From the line containing "(669.71 s to 670.61 s)" through the end of the material below, output each line exactly as written, with pictures excluded.

********

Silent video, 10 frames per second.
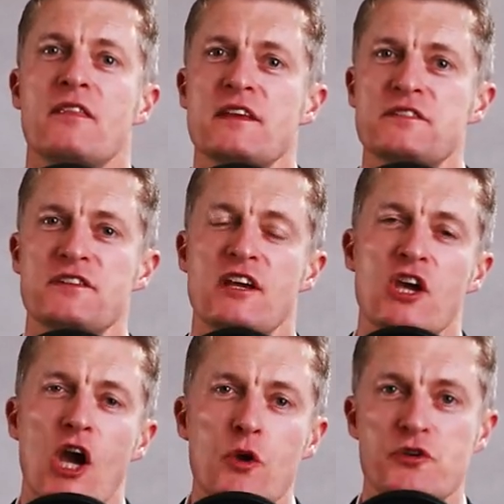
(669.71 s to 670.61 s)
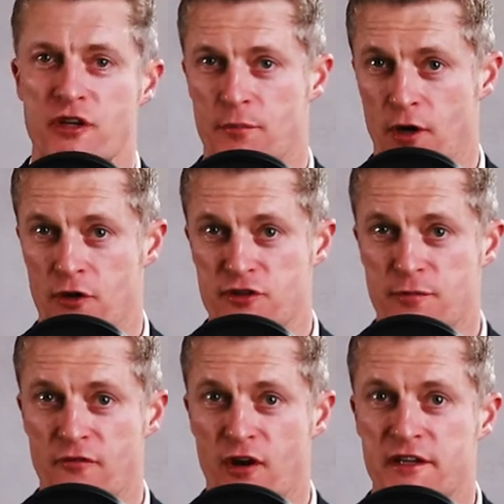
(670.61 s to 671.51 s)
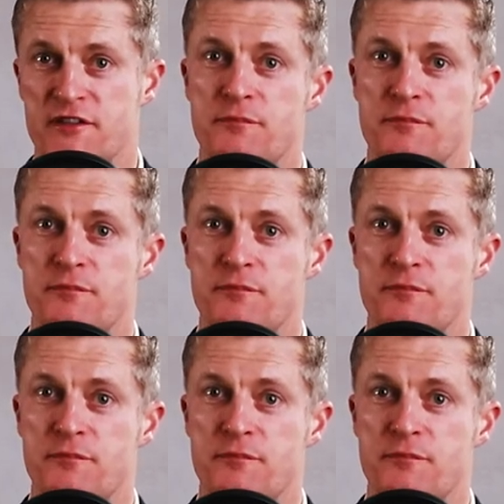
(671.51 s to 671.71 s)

This is a coaching approach to providing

********

• _YOUR RESPONSE_
(669.71 s to 670.61 s)
(670.61 s to 671.51 s)
(671.51 s to 671.71 s)

This is a coaching approach to providing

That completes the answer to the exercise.